At the start of his administration, Governor Patrick set an ambitious goal of 250 MW of installed solar capacity by 2017. That goal was met in 2013, four years early. While numerous programs and initiatives contributed to reaching— and surpassing—the goal, the rapid solar growth in Massachusetts was in large part due to the Solar Carve-Out Program (SREC I). SREC I was a market-based incentive program to support residential, commercial, public and non-profit entities in developing new solar photovoltaic (PV) installations across the Commonwealth.
This April, the Commonwealth launched its second Solar Carve- Out Program, SREC II. Built on the success of the first solar carve-out program, SREC II is designed to continue to drive Massachusetts’ solar growth and particularly provide incentives for smaller solar projects, building mounted units, community shared solar, solar canopies, emergency power and low income housing. The program grants solar renewable energy credits (SRECs) for homeowners and businesses that install solar electric systems through a non-competitive application process.
The Commonwealth hopes and anticipates that SREC II will encourage more projects that do not use new land. These projects include building mounted units and solar canopies. Building mounted units, such as residential and community installations, allow solar energy to be generated without taking up additional land. Solar canopies are exciting projects because they produce clean energy while preserving the functional use of land. In many cases, solar canopies are built above parking lots, so the land is simultaneously used as a parking lot and as a space to generate on site solar power. These projects are especially important because systems where the energy is used on site are the most energy efficient and take less from the grid.
SRECs are a strong incentive to go solar and make these kinds of projects more affordable. They provide the opportunity for solar owners to generate income from their installation and reduce its cost. Solar owners’ receive a certain number of SRECs, dependent upon the type of system, for every megawatt hour of energy their system produces. To facilitate more of the kinds of projects mentioned above, SREC II offers higher incentives to any projects 25 KW and under, (designated as part of “Market Sector A”). The division of projects into different market sectors in order to segment incentives based on project type is a new component of the SREC program.
Higher incentives for residential solar projects are helping correct the common misconception that solar is too expensive. Over the past two years, the number of residential systems has already seen a huge increase. In 2012, 2402 residential facilities were installed. In 2013, that number more than doubled, reaching 4987 installations over the two year period.

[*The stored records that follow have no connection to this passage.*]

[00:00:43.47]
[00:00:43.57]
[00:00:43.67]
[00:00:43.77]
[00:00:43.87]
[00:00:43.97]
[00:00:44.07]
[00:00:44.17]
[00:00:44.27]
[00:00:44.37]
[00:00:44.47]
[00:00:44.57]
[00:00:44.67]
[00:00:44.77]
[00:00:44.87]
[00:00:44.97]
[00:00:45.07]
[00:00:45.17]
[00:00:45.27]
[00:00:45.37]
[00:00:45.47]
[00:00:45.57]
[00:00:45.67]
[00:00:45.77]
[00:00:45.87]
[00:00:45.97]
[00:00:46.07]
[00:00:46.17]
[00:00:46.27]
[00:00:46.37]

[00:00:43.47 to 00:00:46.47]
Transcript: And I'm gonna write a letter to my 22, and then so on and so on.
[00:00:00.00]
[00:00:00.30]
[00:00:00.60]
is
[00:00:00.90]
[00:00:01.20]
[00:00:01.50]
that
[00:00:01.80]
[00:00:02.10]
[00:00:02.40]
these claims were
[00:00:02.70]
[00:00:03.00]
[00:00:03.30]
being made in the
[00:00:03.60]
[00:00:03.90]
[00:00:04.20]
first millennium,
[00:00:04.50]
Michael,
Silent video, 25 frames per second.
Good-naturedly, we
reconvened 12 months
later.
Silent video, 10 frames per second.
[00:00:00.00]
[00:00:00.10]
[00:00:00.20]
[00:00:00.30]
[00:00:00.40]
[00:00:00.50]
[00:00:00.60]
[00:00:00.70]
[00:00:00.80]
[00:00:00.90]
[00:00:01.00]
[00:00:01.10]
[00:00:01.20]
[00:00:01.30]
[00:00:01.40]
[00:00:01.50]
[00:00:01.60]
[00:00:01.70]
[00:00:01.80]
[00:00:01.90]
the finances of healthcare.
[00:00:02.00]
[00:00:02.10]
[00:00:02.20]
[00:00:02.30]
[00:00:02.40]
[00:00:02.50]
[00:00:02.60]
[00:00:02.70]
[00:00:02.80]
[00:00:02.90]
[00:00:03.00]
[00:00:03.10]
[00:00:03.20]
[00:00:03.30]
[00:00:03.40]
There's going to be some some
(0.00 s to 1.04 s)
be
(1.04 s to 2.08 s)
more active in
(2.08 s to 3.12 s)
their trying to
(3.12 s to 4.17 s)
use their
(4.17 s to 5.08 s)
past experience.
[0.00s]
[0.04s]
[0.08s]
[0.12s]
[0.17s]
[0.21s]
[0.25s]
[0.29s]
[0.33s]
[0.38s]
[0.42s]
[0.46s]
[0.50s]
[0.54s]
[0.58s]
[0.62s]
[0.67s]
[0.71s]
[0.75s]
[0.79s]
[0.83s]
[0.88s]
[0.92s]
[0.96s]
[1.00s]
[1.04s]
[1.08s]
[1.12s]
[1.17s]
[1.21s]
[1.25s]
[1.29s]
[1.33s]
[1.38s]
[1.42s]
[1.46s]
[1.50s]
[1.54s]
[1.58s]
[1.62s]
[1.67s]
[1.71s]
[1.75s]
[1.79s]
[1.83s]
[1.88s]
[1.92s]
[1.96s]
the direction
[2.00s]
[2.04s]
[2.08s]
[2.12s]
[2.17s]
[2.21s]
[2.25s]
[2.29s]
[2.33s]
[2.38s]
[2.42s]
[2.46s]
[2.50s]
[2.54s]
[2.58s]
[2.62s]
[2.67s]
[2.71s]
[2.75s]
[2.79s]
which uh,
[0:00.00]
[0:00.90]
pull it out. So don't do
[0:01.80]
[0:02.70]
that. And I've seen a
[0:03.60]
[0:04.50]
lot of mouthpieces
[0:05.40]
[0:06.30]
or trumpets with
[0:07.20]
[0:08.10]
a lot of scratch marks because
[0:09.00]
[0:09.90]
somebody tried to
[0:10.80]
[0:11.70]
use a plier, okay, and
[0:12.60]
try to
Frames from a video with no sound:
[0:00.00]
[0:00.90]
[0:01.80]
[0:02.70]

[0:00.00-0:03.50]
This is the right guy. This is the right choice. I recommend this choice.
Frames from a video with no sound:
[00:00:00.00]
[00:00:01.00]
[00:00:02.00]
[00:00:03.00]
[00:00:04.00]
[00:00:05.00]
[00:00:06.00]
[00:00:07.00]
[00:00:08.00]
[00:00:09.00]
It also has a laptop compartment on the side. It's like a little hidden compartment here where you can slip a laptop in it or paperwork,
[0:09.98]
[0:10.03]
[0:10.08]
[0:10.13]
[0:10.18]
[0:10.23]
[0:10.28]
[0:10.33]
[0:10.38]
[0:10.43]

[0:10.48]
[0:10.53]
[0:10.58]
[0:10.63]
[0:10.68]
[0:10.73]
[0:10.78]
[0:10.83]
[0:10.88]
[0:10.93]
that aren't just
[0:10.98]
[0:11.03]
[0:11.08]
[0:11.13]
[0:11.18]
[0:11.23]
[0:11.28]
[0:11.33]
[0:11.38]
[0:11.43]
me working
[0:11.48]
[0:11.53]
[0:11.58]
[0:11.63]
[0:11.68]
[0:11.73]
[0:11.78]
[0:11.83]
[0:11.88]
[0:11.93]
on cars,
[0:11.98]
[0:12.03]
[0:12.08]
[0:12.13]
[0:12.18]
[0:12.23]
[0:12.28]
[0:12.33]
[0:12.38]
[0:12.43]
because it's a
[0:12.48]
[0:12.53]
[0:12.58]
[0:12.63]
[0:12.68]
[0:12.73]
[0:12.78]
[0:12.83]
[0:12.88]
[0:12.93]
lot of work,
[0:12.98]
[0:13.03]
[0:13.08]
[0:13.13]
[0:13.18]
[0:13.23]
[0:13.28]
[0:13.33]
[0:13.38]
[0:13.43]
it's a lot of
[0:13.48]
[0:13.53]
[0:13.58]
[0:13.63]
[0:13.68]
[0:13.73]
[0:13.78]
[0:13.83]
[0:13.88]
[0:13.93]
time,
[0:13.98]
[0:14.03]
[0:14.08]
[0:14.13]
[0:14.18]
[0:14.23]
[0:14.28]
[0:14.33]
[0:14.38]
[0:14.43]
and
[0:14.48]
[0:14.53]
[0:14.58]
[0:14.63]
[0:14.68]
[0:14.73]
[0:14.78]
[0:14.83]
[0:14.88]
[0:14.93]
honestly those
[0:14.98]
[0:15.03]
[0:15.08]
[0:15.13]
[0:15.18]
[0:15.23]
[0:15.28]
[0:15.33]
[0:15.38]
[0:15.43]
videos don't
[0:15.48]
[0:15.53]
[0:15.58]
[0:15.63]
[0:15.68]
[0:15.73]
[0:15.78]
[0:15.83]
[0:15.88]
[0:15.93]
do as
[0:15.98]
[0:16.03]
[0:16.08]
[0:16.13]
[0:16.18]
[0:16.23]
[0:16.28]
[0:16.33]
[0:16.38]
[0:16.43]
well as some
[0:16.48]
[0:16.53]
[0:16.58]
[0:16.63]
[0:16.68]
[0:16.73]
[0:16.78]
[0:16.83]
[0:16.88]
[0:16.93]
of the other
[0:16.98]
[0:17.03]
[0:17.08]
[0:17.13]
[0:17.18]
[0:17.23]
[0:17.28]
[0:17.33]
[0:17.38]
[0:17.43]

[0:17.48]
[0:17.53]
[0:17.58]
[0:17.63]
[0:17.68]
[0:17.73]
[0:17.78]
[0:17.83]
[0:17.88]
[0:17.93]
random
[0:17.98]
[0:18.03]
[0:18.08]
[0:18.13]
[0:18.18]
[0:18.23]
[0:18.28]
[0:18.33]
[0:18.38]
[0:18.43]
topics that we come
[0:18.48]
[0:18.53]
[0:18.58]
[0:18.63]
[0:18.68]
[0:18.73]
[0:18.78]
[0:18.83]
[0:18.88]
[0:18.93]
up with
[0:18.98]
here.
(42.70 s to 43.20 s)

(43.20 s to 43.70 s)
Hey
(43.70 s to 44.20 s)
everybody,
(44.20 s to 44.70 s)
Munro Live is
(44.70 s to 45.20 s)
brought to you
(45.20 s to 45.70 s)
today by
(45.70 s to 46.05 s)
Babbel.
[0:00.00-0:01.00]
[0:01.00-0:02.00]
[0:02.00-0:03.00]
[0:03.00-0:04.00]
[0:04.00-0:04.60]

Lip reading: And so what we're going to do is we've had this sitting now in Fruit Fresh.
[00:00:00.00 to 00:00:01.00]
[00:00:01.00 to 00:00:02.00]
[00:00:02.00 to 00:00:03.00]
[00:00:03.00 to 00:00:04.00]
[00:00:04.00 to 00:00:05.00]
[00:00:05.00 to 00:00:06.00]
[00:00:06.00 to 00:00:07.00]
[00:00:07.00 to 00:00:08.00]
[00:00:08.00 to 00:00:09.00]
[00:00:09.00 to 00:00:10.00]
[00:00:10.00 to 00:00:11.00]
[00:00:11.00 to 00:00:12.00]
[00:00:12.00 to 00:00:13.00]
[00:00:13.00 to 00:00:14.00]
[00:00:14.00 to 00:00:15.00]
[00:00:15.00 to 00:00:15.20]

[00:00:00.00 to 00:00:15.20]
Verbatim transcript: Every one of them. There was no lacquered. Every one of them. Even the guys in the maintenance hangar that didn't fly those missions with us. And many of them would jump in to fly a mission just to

In fact, there are a number of ways to make solar more affordable. Along with SRECS, the state offers various rebates, tax credits and tax exemptions that offset costs. In addition, there is a Federal Tax Credit for 30 percent of system costs, a Personal Income Tax Credit and a Property Tax Exemption. If a homeowner decides to use a third party ownership model where they do not own the system outright, they can buy the electricity from their contractor – at a price lower than utilities’ retail rate – through a power purchase agreement.
There are many ways to use solar power and SREC II is making it more practical than ever to install new solar systems to reap both the environmental and economic benefits this clean energy brings. DOER is now accepting Statement of Qualification applications for SREC II eligible projects.